Department of Pharmacy, Texas Children's Hospital, Houston, TX 77030, USA.
J Pediatr. 2013 Feb;162(2):293-6. doi: 10.1016/j.jpeds.2012.07.047. Epub 2012 Sep 5.
To determine if using actual body weight to dose enoxaparin in obese pediatric patients results in higher anti-Xa levels compared with non-obese pediatric patients.
This was a retrospective case-matched study of obese and non-obese pediatric patients receiving treatment doses of enoxaparin in a tertiary care children's hospital. Patients were included if they were initiated on treatment doses of enoxaparin, had appropriate anti-Xa levels drawn, and were between 2 and 18 years of age. Patients with renal insufficiency, hyperbilirubinemia, goal anti-Xa level <0.5 or >1 unit/mL, or receiving mechanical circulatory support were excluded. Obese patients who met study criteria were matched on a 1:1 basis with non-obese patients.
All baseline characteristics were similar except for body mass index percentile (98.2 ± 2 vs 48.7 ± 15, P < .01). Obese patients had higher initial anti-Xa levels (0.67 ± 0.27 vs 0.53 ± 0.24 unit/mL, P = .028). Over time, obese patients required a lower mean dose to achieve therapeutic anti-Xa levels than non-obese patients (0.81 ± 0.19 vs 1.1 ± 0.4 mg/kg, P = .005).

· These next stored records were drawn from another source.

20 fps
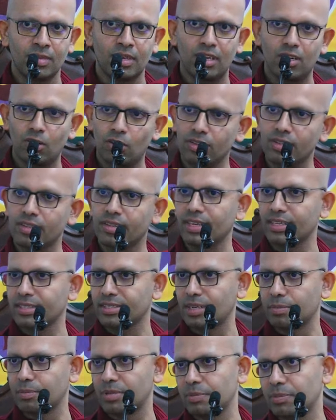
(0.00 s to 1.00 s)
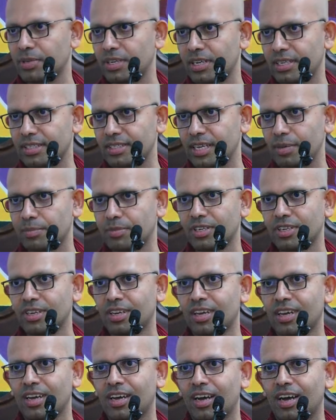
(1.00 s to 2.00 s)
A lot of the things that people accept
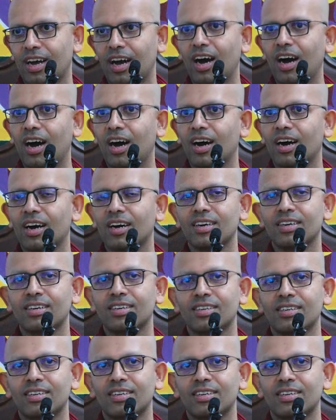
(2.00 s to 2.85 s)
are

The mean initial anti-Xa level was higher in obese pediatric patients compared with non-obese pediatric patients, but a dosage adjustment was not required. Obese patients may need closer monitoring over time to avoid supratherapeutic levels and possible bleeding events.
确定在肥胖儿科患者中使用实际体重进行依诺肝素给药是否会导致抗 Xa 水平高于非肥胖儿科患者。
这是一项在一家三级儿童保健医院接受依诺肝素治疗剂量的肥胖和非肥胖儿科患者的回顾性病例匹配研究。纳入标准为:开始接受依诺肝素治疗剂量、有适当的抗 Xa 水平检测、年龄在 2 至 18 岁之间的患者。排除存在肾功能不全、高胆红素血症、目标抗 Xa 水平<0.5 或>1 单位/mL 或接受机械循环支持的患者。符合研究标准的肥胖患者按 1:1 的比例与非肥胖患者进行匹配。
除体重指数百分位数(98.2 ± 2 与 48.7 ± 15,P<.01)外,所有基线特征均相似。肥胖患者的初始抗 Xa 水平更高(0.67 ± 0.27 与 0.53 ± 0.24 单位/mL,P=.028)。随着时间的推移,肥胖患者达到治疗性抗 Xa 水平所需的平均剂量低于非肥胖患者(0.81 ± 0.19 与 1.1 ± 0.4 mg/kg,P=.005)。
与非肥胖儿科患者相比,肥胖儿科患者的平均初始抗 Xa 水平较高,但无需调整剂量。肥胖患者可能需要随着时间的推移进行更密切的监测,以避免出现超治疗水平和可能的出血事件。